Declaración de Varadero (en el Centenario de Rubén Darío)

 


   José Emilio Pacheco 

 

        La tortuga de oro marcha sobre la alfombra.

        Va trazando en la sombra un incógnito estigma, 

        los signos del estigma de lo que no se nombra.

        Cuando a veces lo pienso, el misterio no abarco

        de lo que está suspenso entre el violín y el arco.

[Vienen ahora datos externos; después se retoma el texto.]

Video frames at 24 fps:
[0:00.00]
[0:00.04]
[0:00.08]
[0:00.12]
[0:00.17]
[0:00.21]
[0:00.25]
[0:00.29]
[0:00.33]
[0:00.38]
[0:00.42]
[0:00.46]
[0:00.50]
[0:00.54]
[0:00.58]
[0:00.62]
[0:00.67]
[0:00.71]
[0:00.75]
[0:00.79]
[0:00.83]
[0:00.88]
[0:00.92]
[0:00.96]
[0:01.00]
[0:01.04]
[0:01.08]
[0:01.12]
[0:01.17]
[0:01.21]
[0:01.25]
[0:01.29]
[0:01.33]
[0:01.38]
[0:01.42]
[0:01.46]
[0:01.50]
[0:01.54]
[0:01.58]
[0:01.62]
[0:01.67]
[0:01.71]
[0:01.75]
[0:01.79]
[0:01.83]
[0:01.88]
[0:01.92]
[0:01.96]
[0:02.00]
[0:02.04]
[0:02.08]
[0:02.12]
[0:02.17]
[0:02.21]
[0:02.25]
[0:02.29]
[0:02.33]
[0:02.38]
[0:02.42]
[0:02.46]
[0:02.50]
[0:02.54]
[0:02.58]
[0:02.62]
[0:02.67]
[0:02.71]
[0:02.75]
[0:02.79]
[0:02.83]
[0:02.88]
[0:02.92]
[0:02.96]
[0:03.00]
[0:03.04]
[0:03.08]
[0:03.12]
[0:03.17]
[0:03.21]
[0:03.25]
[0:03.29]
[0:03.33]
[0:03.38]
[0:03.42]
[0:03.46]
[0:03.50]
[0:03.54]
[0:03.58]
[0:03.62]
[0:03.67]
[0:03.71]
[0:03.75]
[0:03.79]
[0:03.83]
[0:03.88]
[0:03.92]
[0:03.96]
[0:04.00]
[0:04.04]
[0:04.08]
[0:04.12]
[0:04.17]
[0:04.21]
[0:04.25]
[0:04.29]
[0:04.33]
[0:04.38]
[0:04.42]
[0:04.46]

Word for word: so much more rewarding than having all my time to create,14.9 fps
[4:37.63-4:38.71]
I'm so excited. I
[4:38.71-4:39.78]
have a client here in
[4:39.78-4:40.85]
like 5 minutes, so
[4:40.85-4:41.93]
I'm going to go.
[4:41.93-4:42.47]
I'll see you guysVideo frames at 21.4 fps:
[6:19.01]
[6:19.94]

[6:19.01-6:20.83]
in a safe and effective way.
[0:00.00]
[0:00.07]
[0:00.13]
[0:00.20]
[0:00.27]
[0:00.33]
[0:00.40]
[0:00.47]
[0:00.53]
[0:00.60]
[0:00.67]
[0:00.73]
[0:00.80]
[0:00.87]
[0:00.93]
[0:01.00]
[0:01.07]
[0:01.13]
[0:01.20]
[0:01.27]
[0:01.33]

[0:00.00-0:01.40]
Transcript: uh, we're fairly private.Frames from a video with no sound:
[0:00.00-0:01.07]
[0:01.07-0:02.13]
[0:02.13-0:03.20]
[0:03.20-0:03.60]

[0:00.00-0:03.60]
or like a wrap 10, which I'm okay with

                                     

                                     R. D., Armonía.

 

   En su principio está su fin. Y vuelve a Nicaragua

para encontrar la fuerza de la muerte.

Relámpago entre dos oscuridades, leve piedra

que regresa a la honda.

 

   Cierra los ojos para verse muerto.

Comienza entonces la otra muerte, el agrio

batir las selvas de papel, torcer el cuello

al cisne viejo como la elocuencia;

incendiar los castillos de hojarasca,

la tramoya retórica, el vestuario:

aquel desván llamado “modernismo”.

Fue la hora 

de escupir en las tumbas.

 

   Las aguas siempre se remansan.

La operación agrícola supone

mil remotas creencias, ritos, magias.

Removida la tierra

pueden medrar en ella otros cultivos.

Las palabras

son imanes del polvo,

los ritmos amarillos caen del árbol,

la música deserta

del caracol

y en su interior la tempestad dormida

se vuelve sonsonete o armonía

municipal y espesa, tan gastada

como el vals de latón de los domingos.

 

   Los hombres somos los efímeros,

lo que se unió para escindirse

—sólo el árbol tocado por el rayo

guarda el poder del fuego en su madera,

y la fricción libera esa energía.

 

   Pasaron, pues, cien años:

ya podemos

perdonar a Darío.

                                         

                                           1967

 

  No me preguntes cómo pasa el tiempo. Poemas 1964-1968, México, Joaquín Mortiz, 1969, pp. 32-33.